## Instructions for the task
Starting with the line that contains "[0:00.40-0:00.80]", repeat each line exactly through the final line of the listing. No picture should appear in the copy.

──────── Given entries ────────

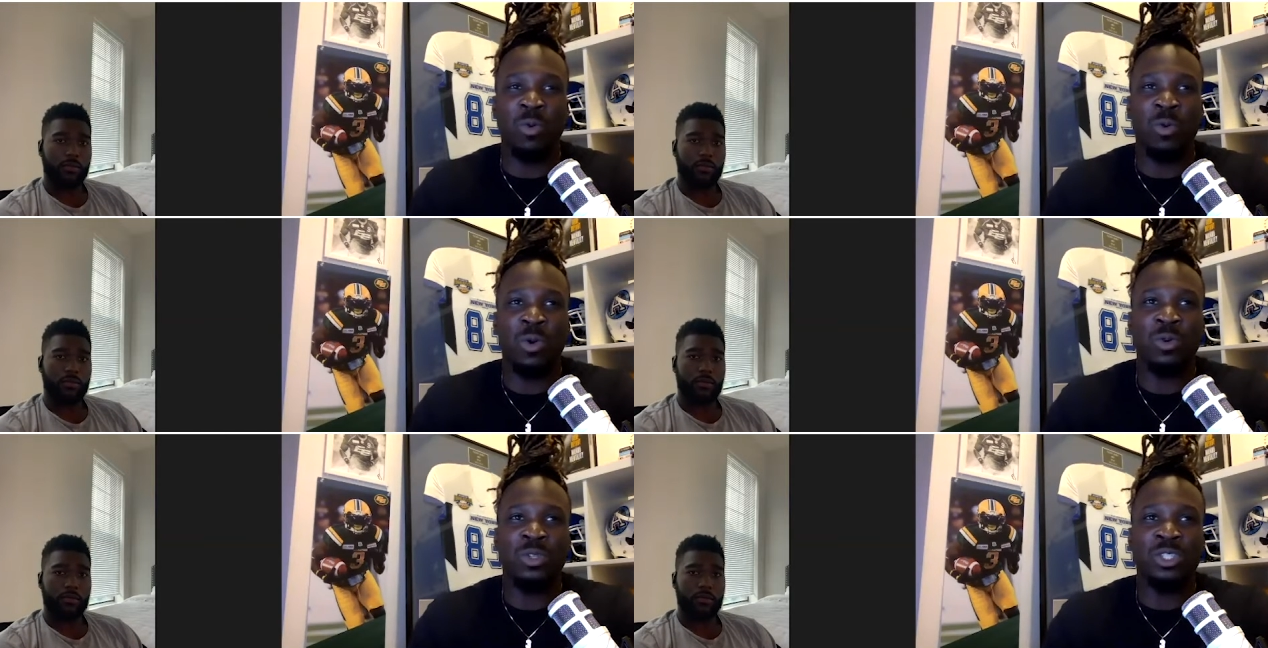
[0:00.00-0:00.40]

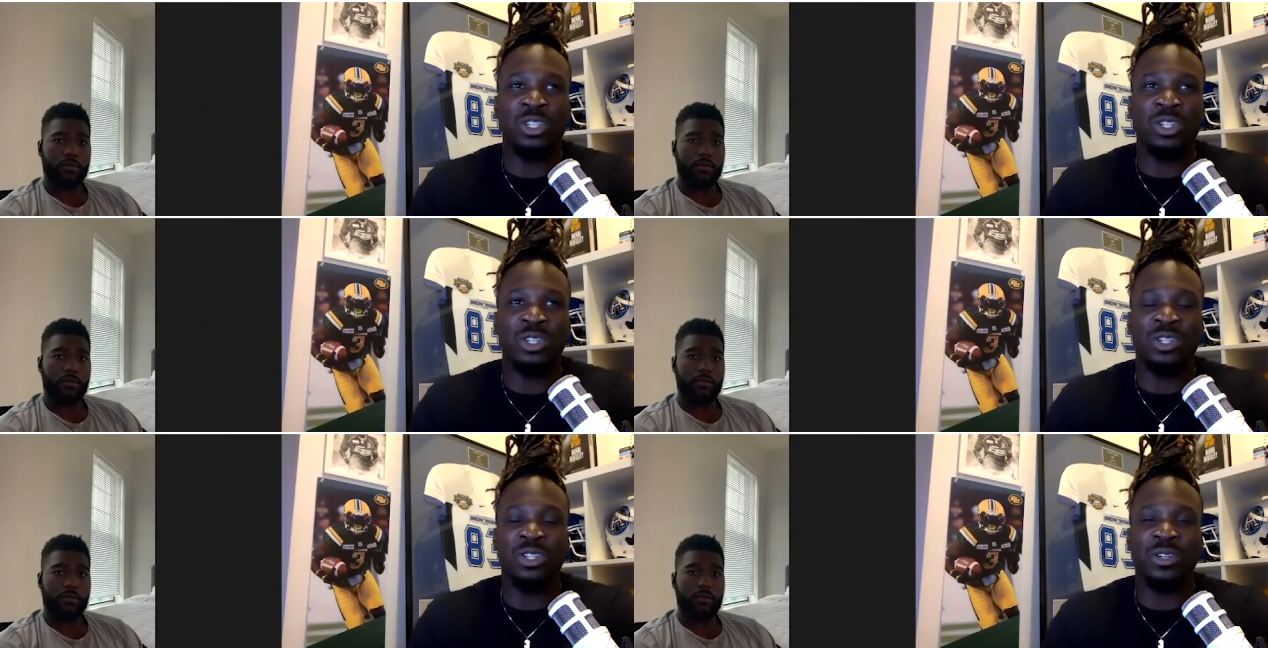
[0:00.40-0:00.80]
Speaker 1: What was
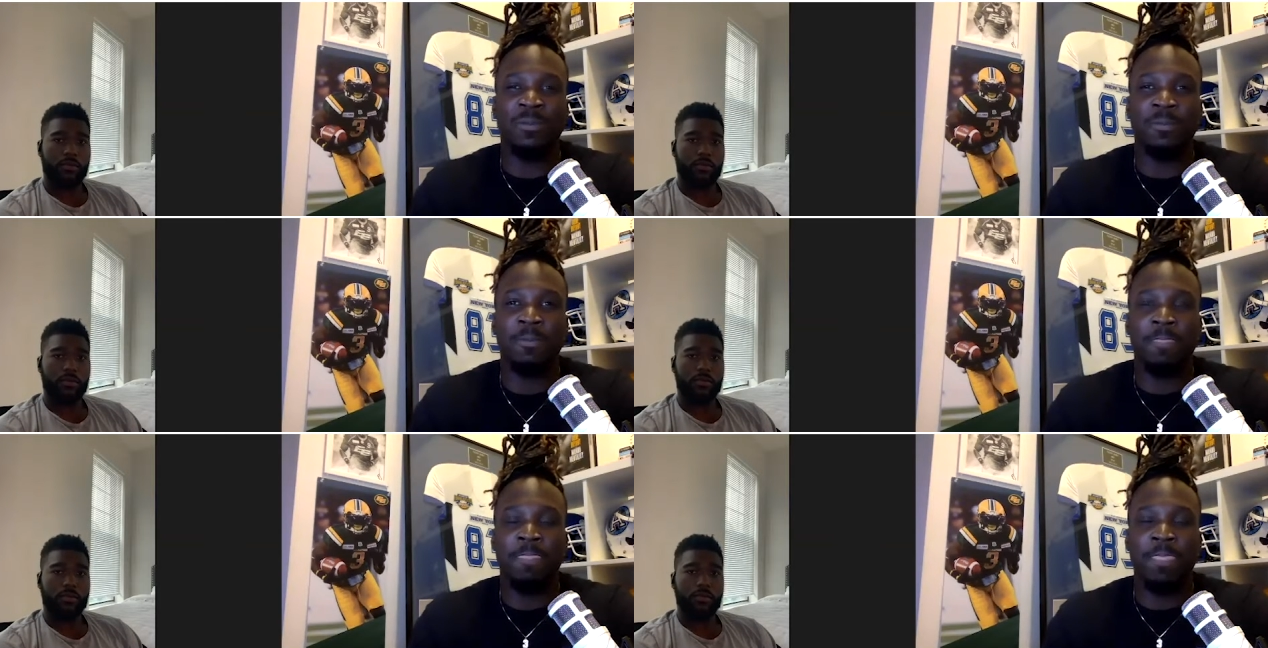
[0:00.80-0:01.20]
your,
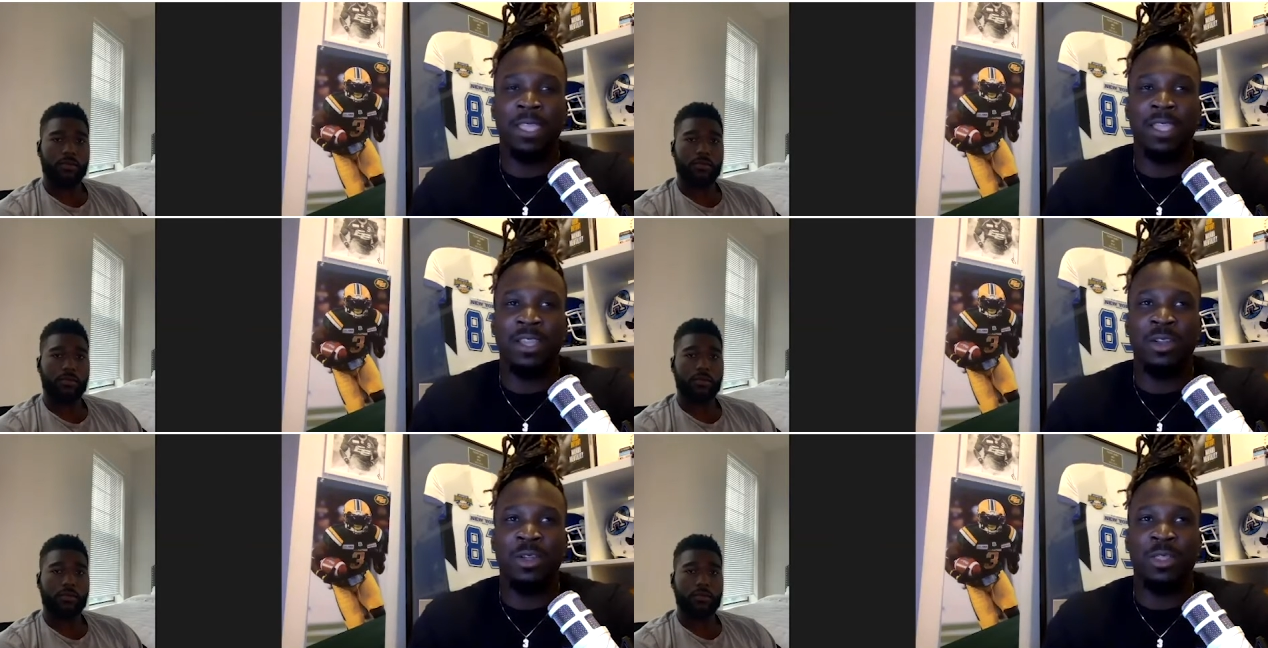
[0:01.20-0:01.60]

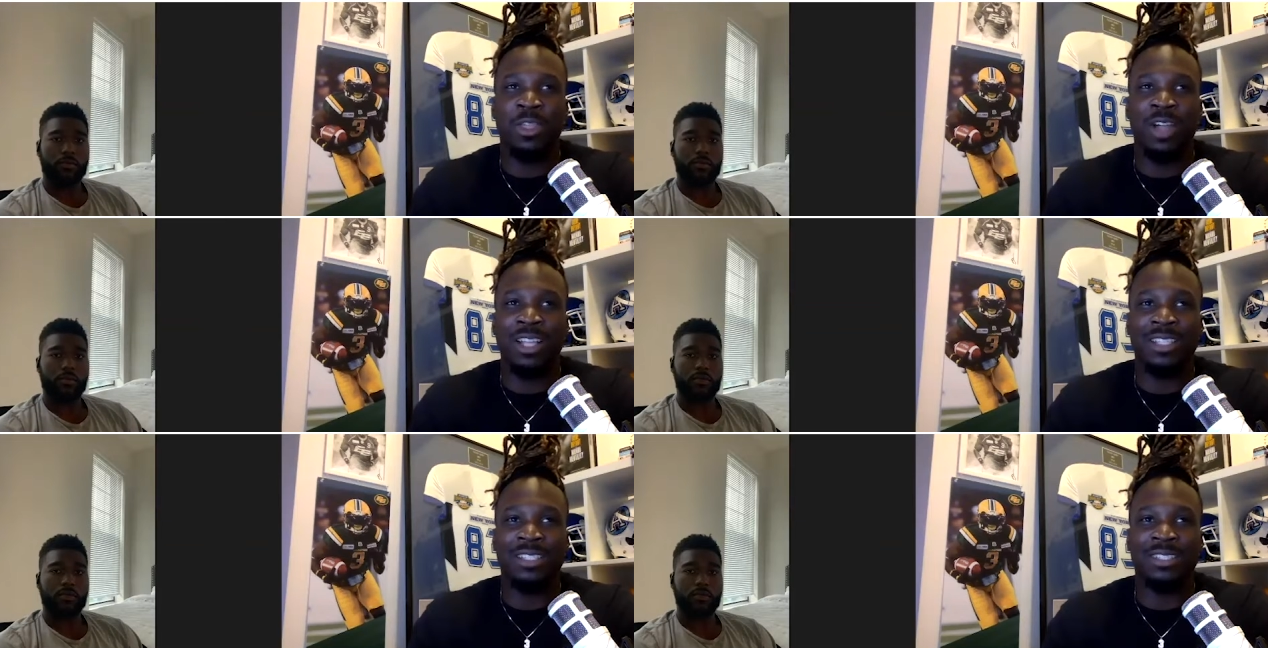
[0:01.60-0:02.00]
you know,
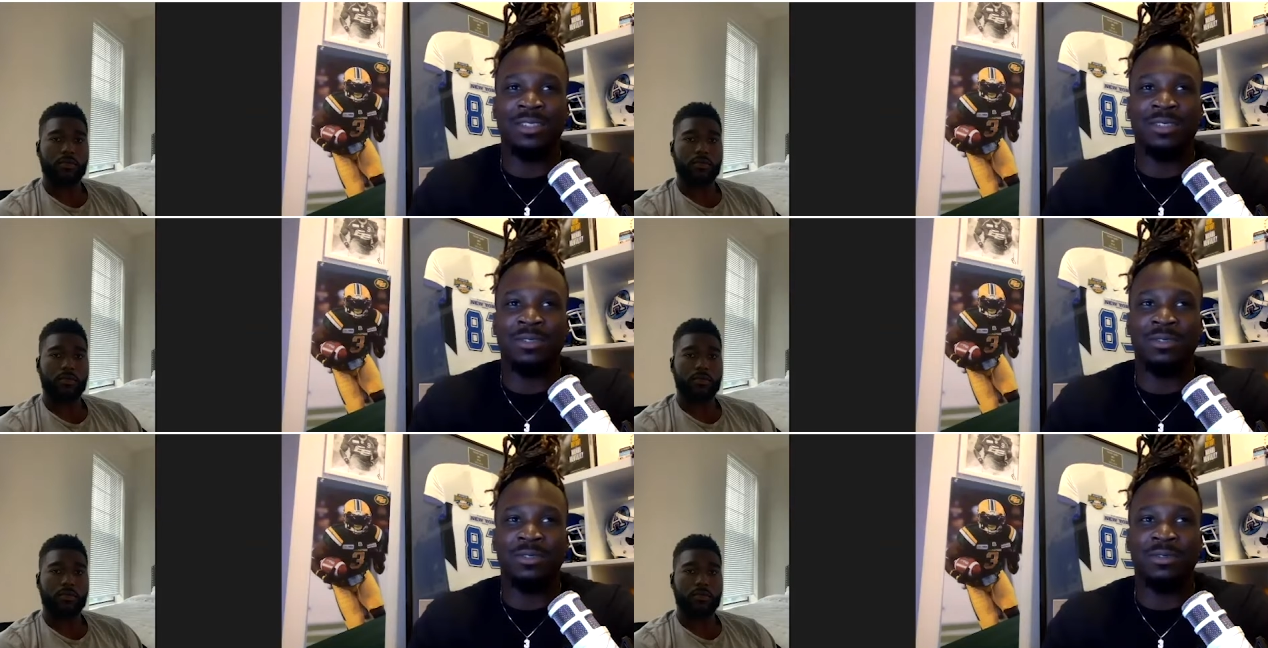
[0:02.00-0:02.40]
thoughts
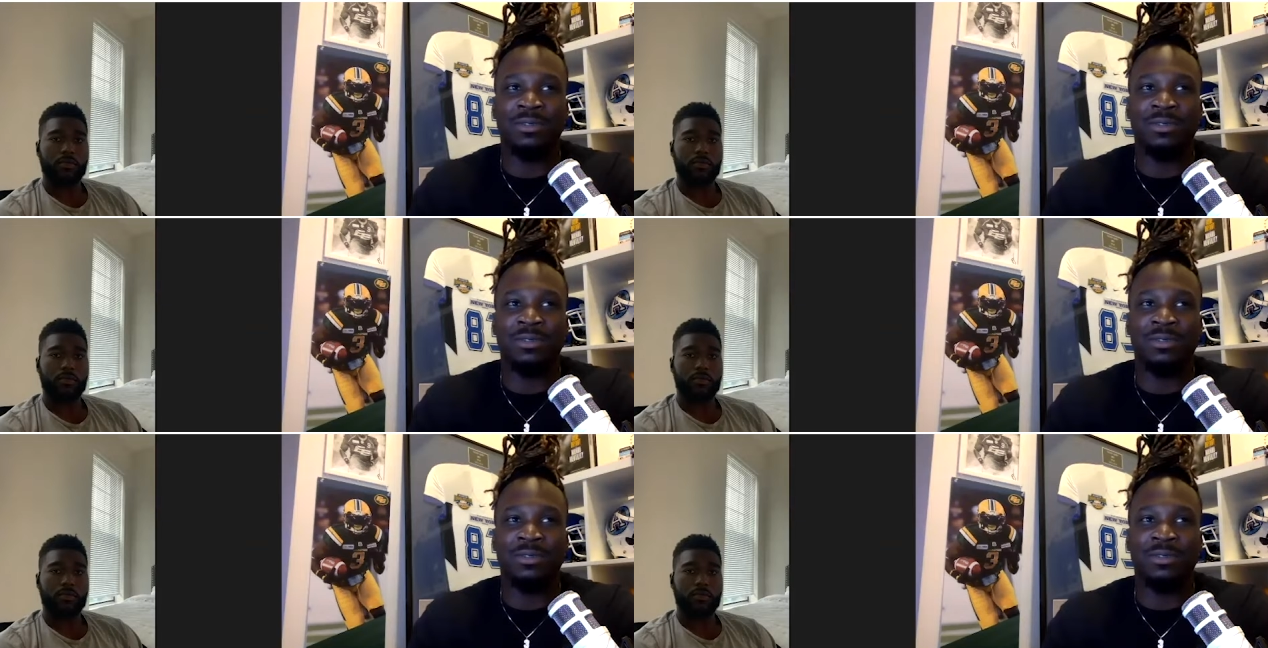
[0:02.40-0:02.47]
of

────────

## Answer space
[0:00.40-0:00.80]
Speaker 1: What was
[0:00.80-0:01.20]
your,
[0:01.20-0:01.60]

[0:01.60-0:02.00]
you know,
[0:02.00-0:02.40]
thoughts
[0:02.40-0:02.47]
of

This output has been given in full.